Mirza Saeed had driven hell-for-leather, in spite of being half-blinded by the rain which poured through the smashed windscreen, until on a road that led up and around the bend of a hill he came to a halt at the gates of the No.1 Sarang Coalfield. The pitheads were dimly visible through the rain. ‘Brainbox,’ Mishal Akhtar cursed him weakly. ‘Those bums are waiting for us back there, and you drive us up here to see their pals. Tip-top notion, Saeed. Extra fine.’

But they had no more trouble from miners. That was the day of the mining disaster that left fifteen thousand pitmen buried alive beneath the Sarangi hill. Saeed, Mishal, the Sarpanch, Osman, Mrs Qureishi, Srinivas and Ayesha stood exhausted and soaked to the skin by the roadside as ambulances, fire-engines, salvage operators and pit bosses arrived in large quantities and left, much later, shaking their heads. The Sarpanch caught his earlobes between thumbs and forefingers. ‘Life is pain,’ he said. ‘Life is pain and loss; it is a coin of no value, worth even less than a kauri or a dam.’

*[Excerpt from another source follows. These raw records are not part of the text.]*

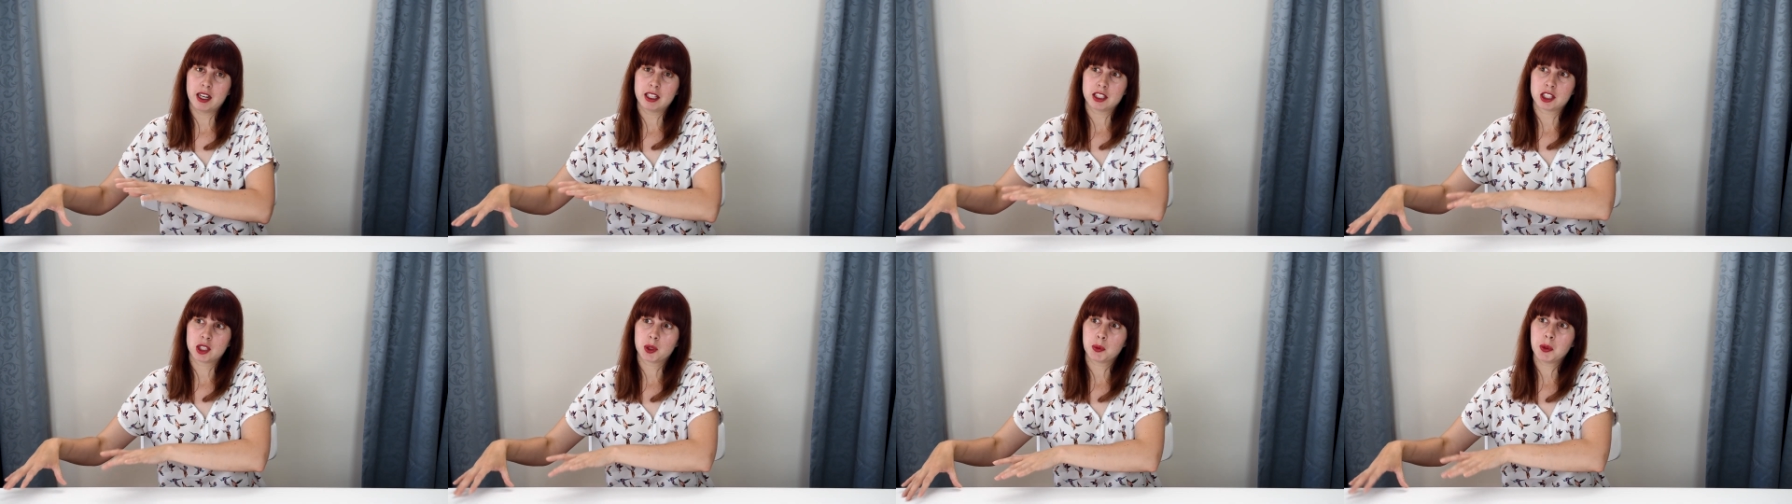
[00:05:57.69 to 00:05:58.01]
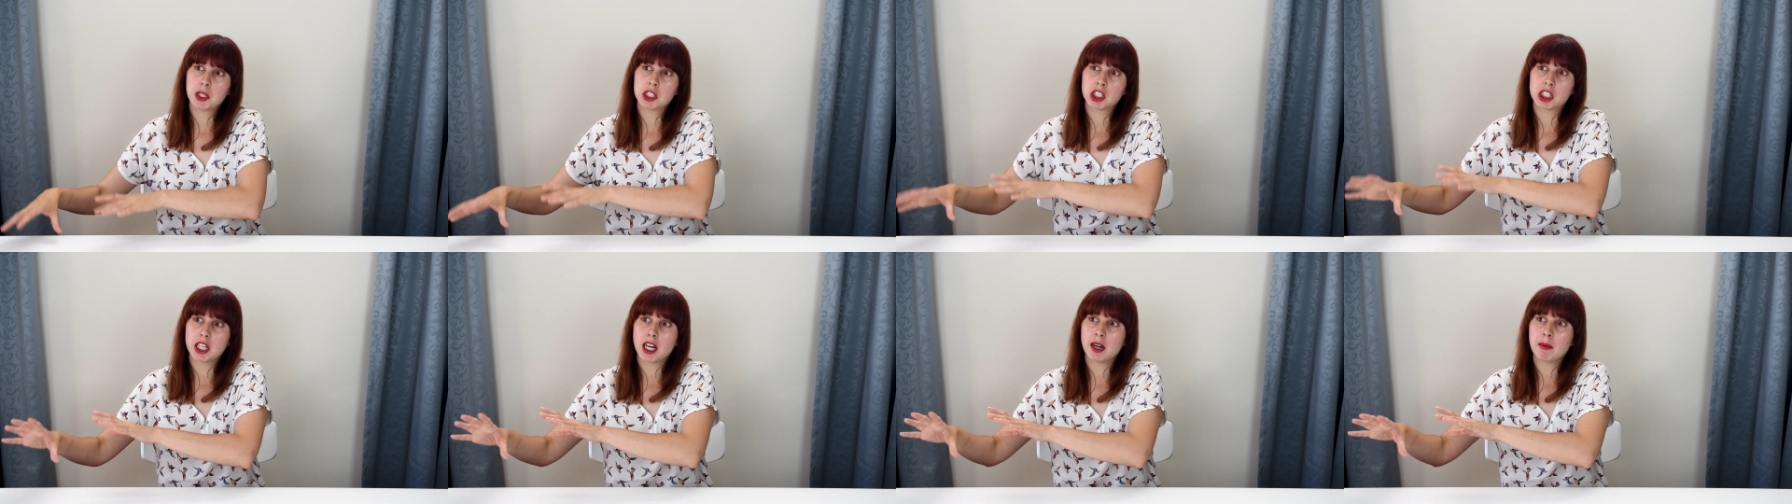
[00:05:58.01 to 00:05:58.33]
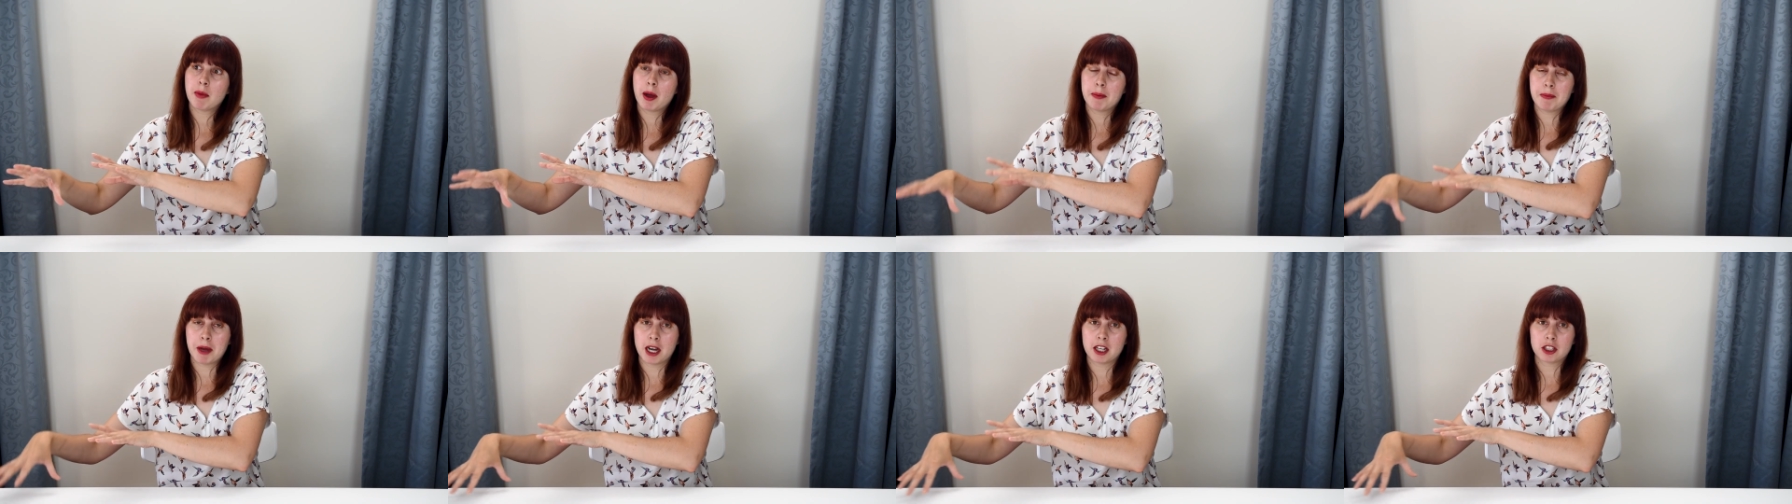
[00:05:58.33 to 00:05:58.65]
I switched out
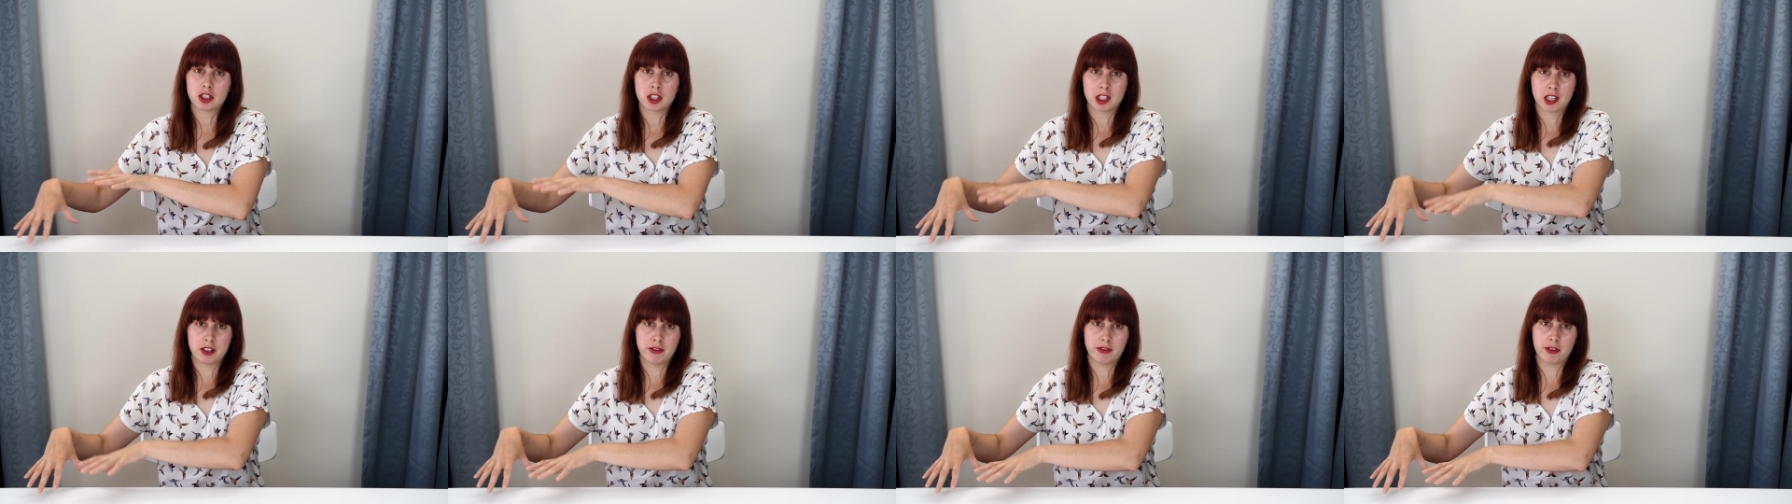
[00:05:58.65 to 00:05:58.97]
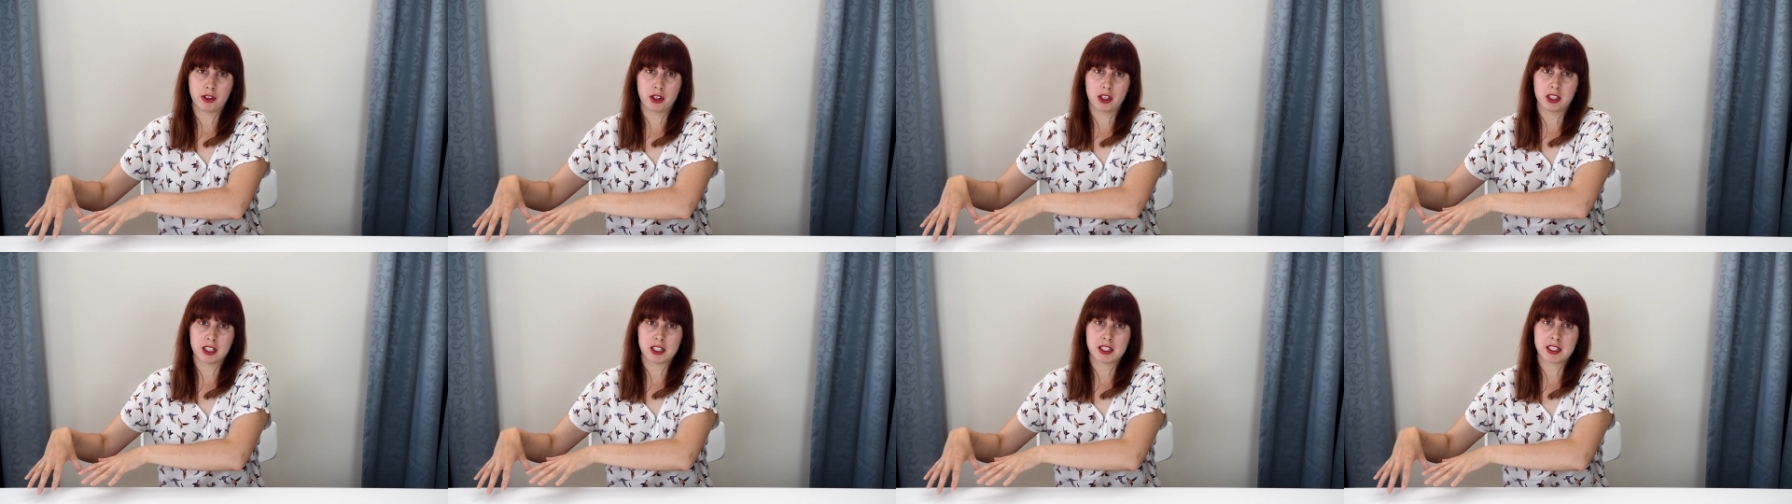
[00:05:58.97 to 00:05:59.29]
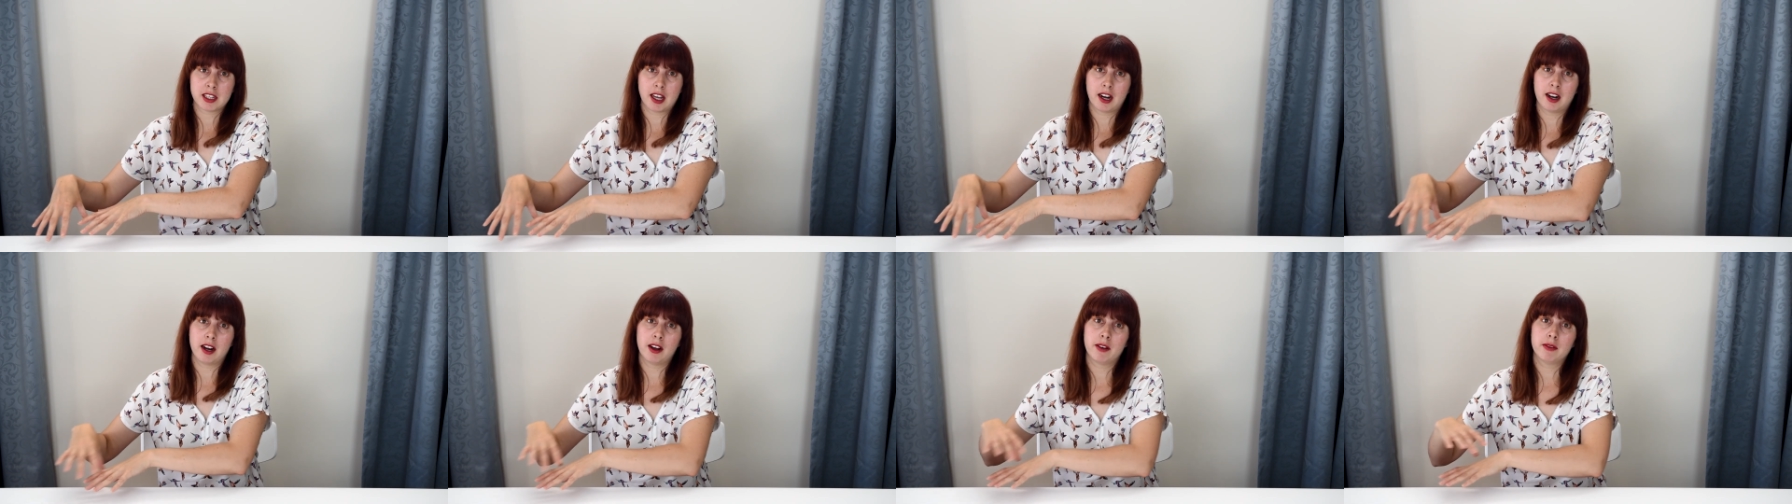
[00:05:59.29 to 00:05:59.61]
my battery inverter
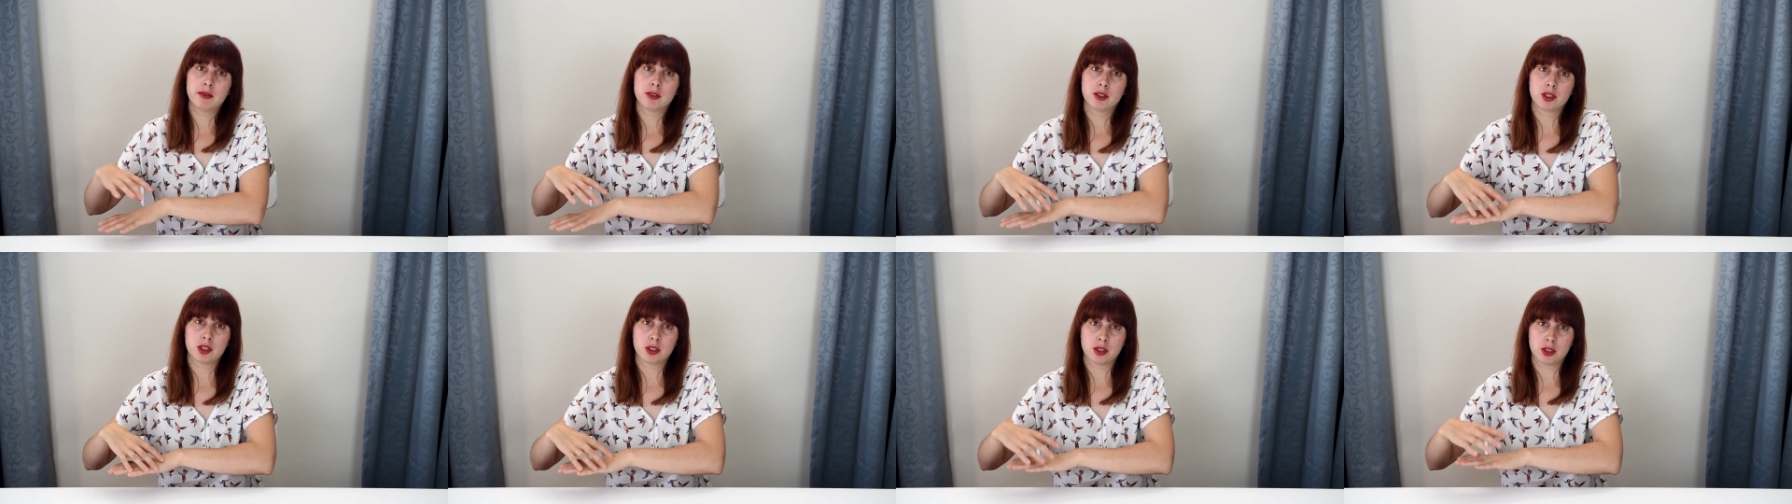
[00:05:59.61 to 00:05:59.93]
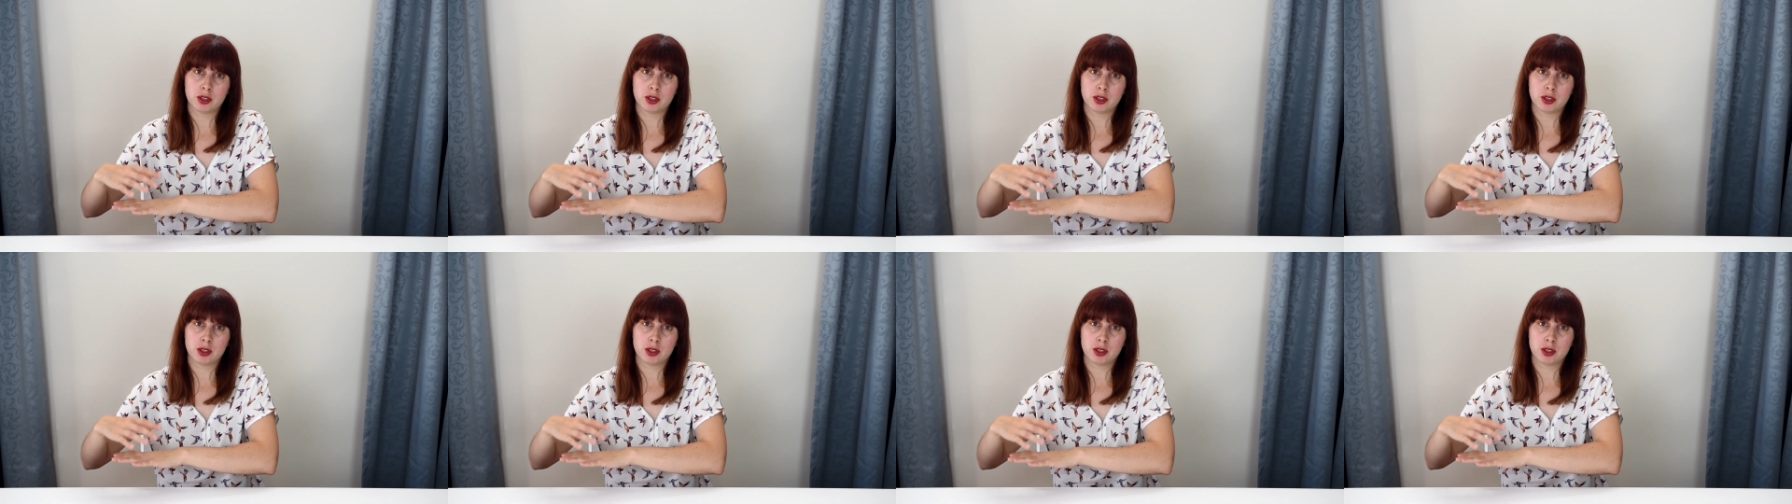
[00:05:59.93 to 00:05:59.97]
setup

Osman of the dead bullock, who, like the Sarpanch, had lost a dearly loved companion during the pilgrimage, also wept. Mrs. Qureishi attempted to look on the bright side: ‘Main thing is that we're okay,’ but this got no response. Then Ayesha closed her eyes and recited in the sing-song voice of prophecy, ‘It is a judgment upon them for the bad attempt they made.’

Mirza Saeed was angry. ‘They weren't at the bloody barricade,’ he shouted. ‘They were working under the goddamned ground.’

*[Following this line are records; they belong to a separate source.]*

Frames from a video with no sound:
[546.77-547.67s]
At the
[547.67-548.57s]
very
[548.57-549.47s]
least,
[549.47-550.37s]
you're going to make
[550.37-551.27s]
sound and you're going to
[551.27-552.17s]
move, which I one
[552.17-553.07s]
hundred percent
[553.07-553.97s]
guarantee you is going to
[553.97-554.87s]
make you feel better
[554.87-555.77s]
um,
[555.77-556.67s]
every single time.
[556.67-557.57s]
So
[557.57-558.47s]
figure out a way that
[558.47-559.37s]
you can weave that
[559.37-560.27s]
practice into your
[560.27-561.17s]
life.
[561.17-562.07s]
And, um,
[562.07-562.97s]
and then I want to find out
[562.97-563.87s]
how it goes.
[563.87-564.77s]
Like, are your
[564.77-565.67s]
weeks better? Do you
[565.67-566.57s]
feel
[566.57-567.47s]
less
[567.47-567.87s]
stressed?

‘They dug their own graves,’ Ayesha replied.

*

This was when they sighted the returning butterflies. Saeed watched the golden cloud in disbelief, as it first gathered and then sent out streams of winged light in every direction. Ayesha wanted to return to the crossroads. Saeed objected: ‘It's flooded down there. Our only chance is to drive down the opposite side of this hill and come out the other side of town.’ But Ayesha and Mishal had already started back; the prophetess was supporting the other, ashen woman, holding her around the waist,

‘Mishal, for God's sake,’ Mirza Saeed called after his wife. ‘For the love of God. What will I do with the motor-car?’

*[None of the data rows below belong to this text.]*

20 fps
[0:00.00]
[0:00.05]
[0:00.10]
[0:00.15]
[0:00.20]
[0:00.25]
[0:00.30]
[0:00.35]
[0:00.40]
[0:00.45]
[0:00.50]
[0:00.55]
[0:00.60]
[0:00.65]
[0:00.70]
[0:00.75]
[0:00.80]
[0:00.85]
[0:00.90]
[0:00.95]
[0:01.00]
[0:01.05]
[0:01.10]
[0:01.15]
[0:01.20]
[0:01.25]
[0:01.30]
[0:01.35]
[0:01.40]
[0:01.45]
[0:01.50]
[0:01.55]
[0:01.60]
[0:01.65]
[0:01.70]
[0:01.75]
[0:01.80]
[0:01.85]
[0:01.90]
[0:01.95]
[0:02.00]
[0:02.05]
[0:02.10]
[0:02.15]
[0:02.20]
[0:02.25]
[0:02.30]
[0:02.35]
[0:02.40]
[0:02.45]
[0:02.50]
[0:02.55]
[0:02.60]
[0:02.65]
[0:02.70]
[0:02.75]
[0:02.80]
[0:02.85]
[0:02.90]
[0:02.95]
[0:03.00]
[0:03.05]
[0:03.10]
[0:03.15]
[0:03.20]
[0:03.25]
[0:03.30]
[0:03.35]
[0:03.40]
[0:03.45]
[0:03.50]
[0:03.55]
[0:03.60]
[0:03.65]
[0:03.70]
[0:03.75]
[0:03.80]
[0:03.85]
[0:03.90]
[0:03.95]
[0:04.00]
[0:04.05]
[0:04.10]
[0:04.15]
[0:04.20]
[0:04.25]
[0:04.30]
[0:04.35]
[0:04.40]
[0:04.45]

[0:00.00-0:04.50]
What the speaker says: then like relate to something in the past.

But she went on down the hill, towards the flood, leaning heavily on Ayesha the seer, without looking round.

This was how Mirza Saeed Akhtar came to abandon his beloved Mercedes-Benz station wagon near the entrance to the drowned mines of Sarang, and join in the foot-pilgrimage to the Arabian Sea.

The seven bedraggled travellers stood thigh-deep in water at the intersection of the street of bicycle repairers and the alley of the basket-weavers. Slowly, slowly, the water had begun to go down. ‘Face it,’ Mirza Saeed argued. ‘The pilgrimage is finished. The villagers are who knows where, maybe drowned, possibly murdered, certainly lost. There's nobody left to follow you but us.’ He stuck his face into Ayesha's. ‘So forget it, sister; you're sunk.’

‘Look,’ Mishal said.

From all sides, out of the little tinkers’ gullies, the villagers of Titlipur were returning to the place of their dispersal. They were all coated from neck to ankles in golden butterflies, and long lines of the little creatures went before them, like ropes drawing them to safety out of a well. The people of Sarang watched in terror from their windows, and as the waters of retribution receded, the Ayesha Haj re-formed in the middle of the road.